Whittingham's message to others facing similar diagnoses is neither naive nor dismissive. "The brain is such a miraculous, adaptable organ, that it will find a way," she said. "You don't need to finish an Ironman, but set the most outrageous goal you can think of. Whether or not you achieve that goal isn't the point. Taking small steps will make you stronger and give you a purpose." Her story illustrates not just the power of exercise as a medical intervention, but the possibility of reclaiming autonomy in the face of a disease designed to steal it.
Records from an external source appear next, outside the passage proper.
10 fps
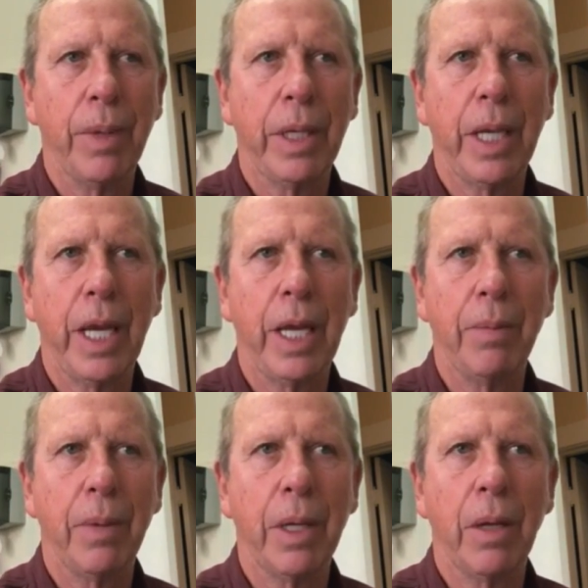
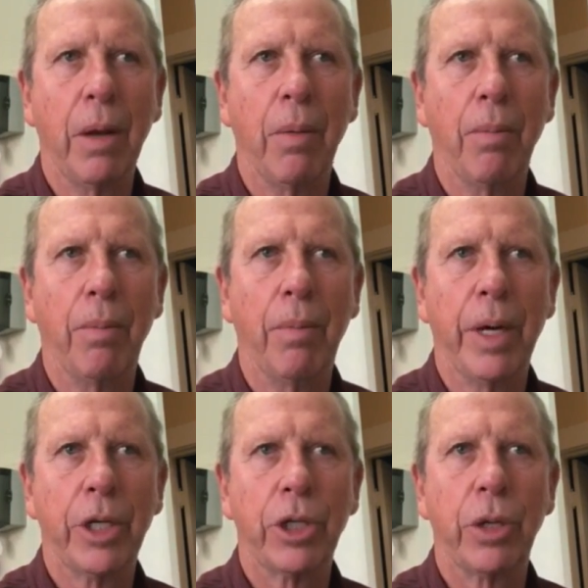became
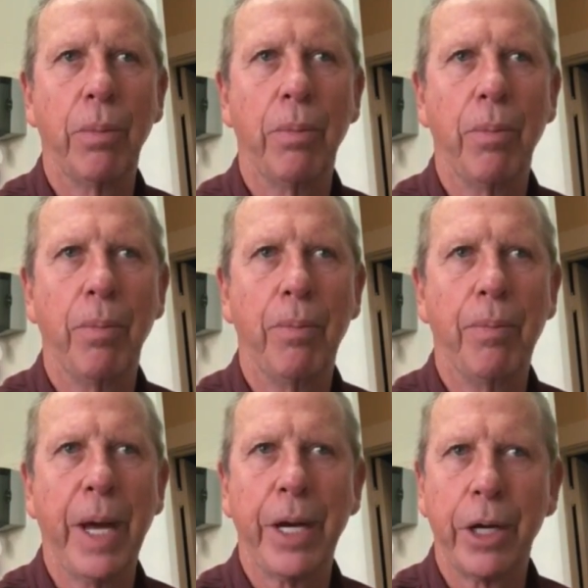much
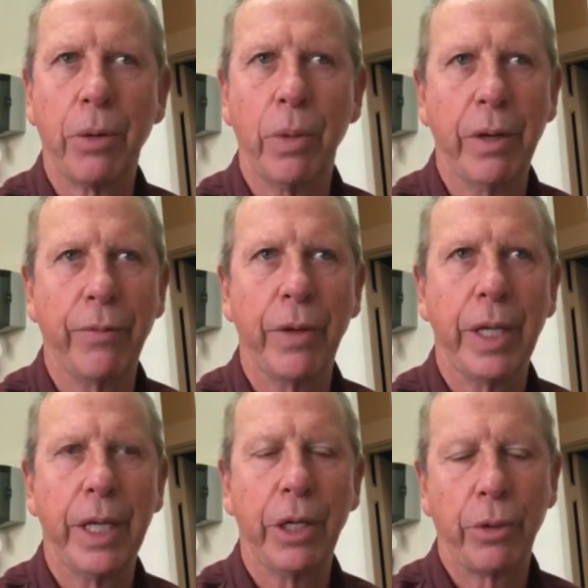better with
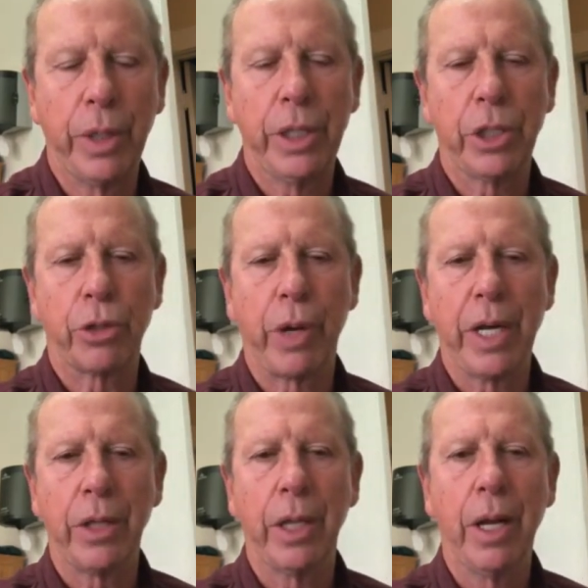increased
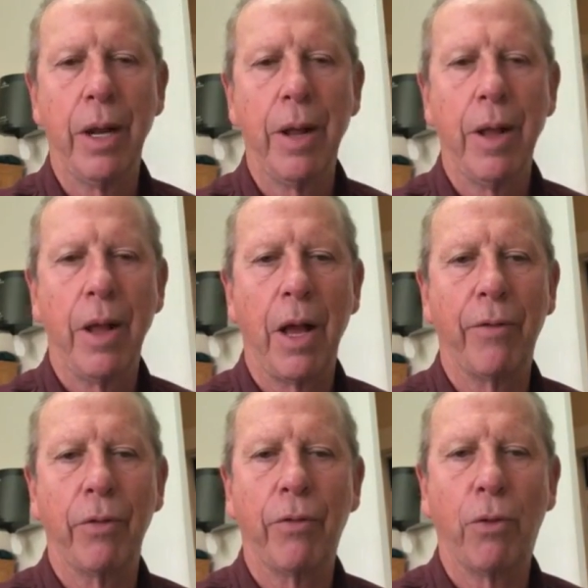strength
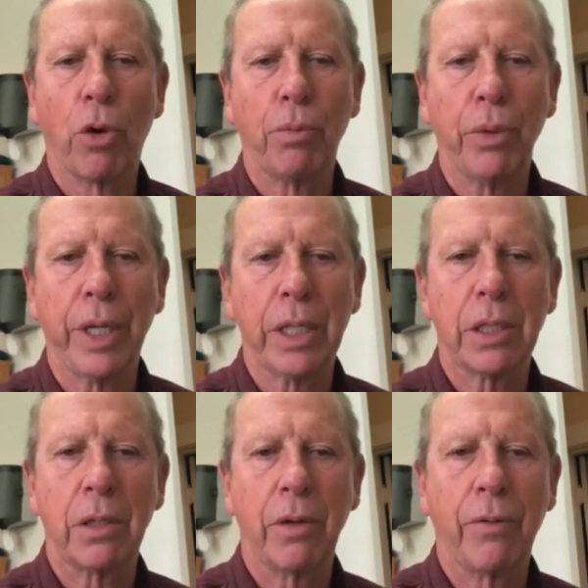of a 4
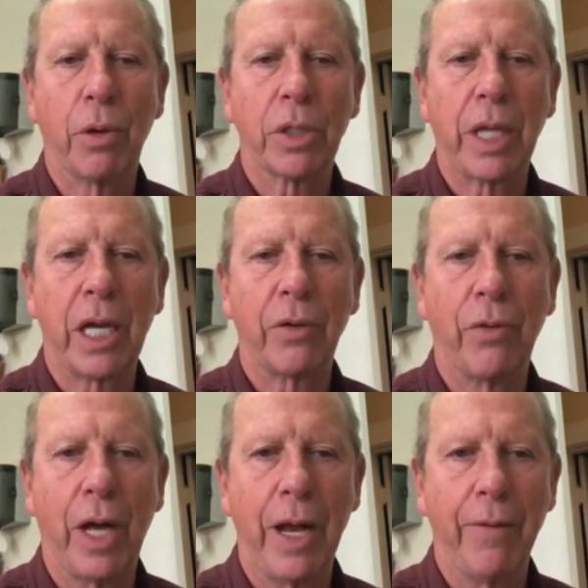plus 4 slash
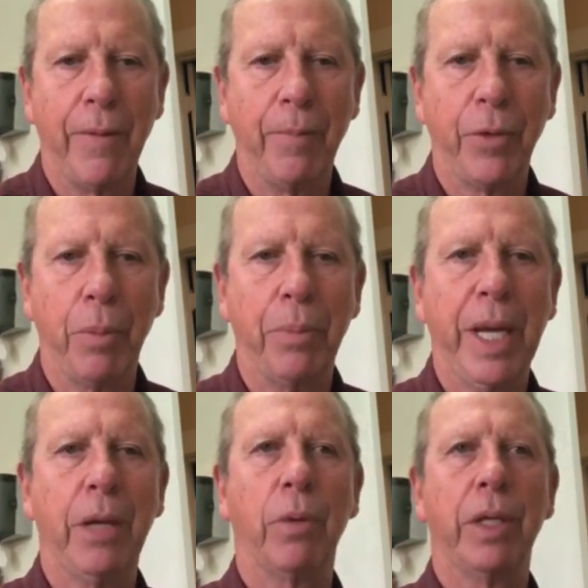5. The
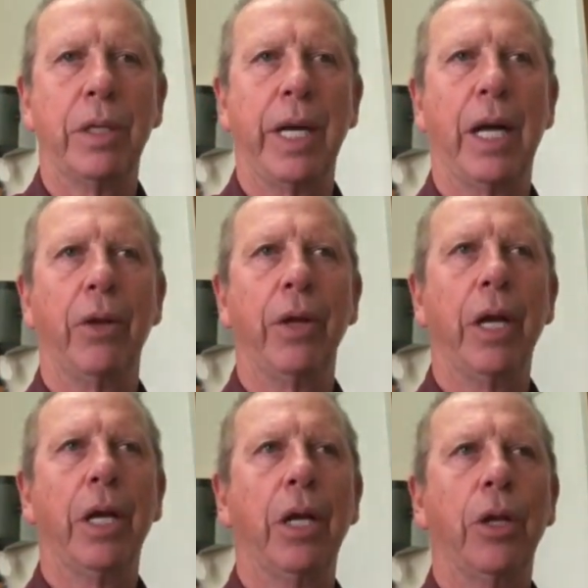pain went down
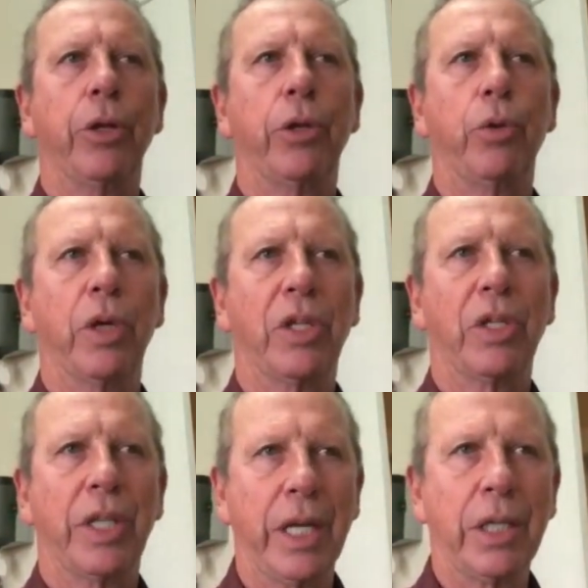to a
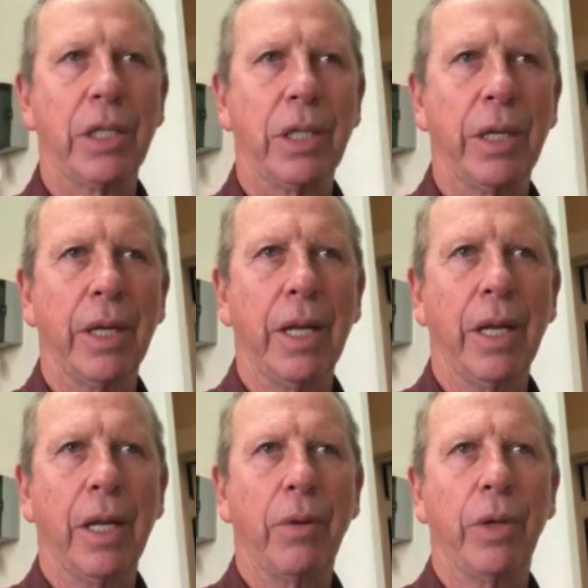6,
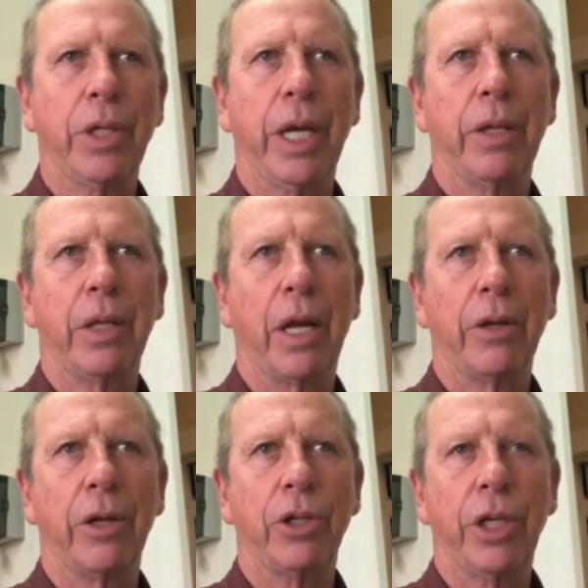which he had
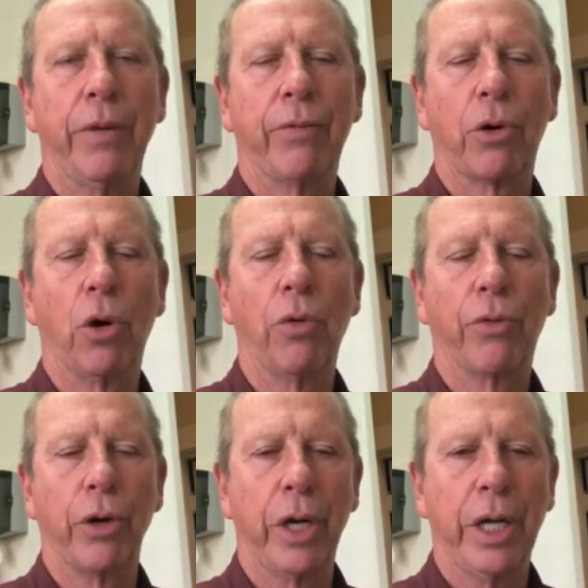not achieved for
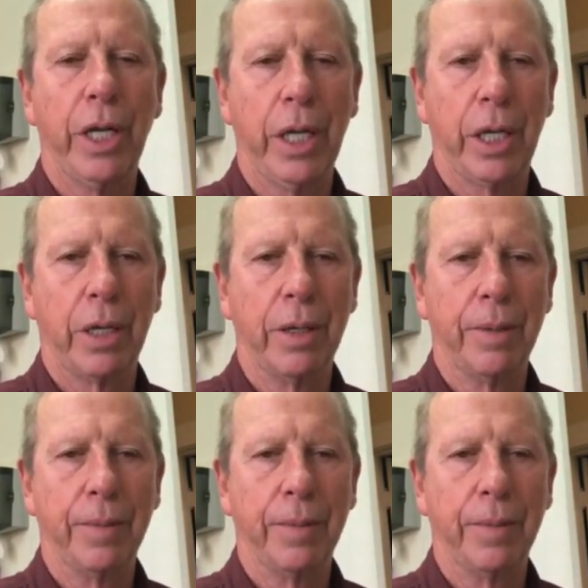over a year.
It ended up being a lifeline. The more I started riding the bike, the better I felt. I felt like I was coming back to life.
— Dr. Sara Whittingham, on joining the cycling study
Set the most outrageous goal you can think of. Whether or not you achieve that goal isn't the point. Taking small steps will make you stronger and give you a purpose.
— Dr. Sara Whittingham, on her advice to others with Parkinson's
The Hearth Conversation Another angle on the story
Inventor

When you first read those search results about Parkinson's, what made you actually believe them instead of dismissing it as internet panic?

Model

I think because I was a doctor. I knew enough to recognize the pattern. It wasn't one symptom—it was the constellation of them. The tremor was the thing that made it real, though. That's not something you can explain away as stress.

Inventor

And then you found this cycling study. Was it desperation, or did something about the research itself convince you it might work?

Model

Both, honestly. But Dr. Alberts' work showed actual changes in brain activity. It wasn't just "exercise is good for you." It was specific—75 rotations per minute, 30 to 40 minutes, three times a week. That precision mattered to me as a physician. It felt like a real prescription, not a suggestion.

Inventor

You went from the study to a half triathlon to an Ironman in three years. That's not a gradual progression. What shifted?

Model

The pool. That's where it started. I wasn't thinking "I'll do an Ironman." I was just swimming with my husband, and my body was responding. I felt capable again. Once you feel that, you start asking what else is possible.

Inventor

The community study you joined in 2025—why did that matter differently than exercising alone?

Model

Isolation is part of what Parkinson's does to you. You withdraw. But when you're in a room with other people fighting the same thing, and you see someone who couldn't ride a bike two months ago now showing up in cycling shoes, ready to go—that changes something. It's not just physical.

Inventor

You're an advocate now, on advisory councils, writing a book. Does that feel like part of your recovery, or separate from it?

Model

It's the same thing. The disease tried to take my future. Advocacy is me reclaiming it. Every person I reach who thinks they're too young or too limited—that's another person who might find their own way back.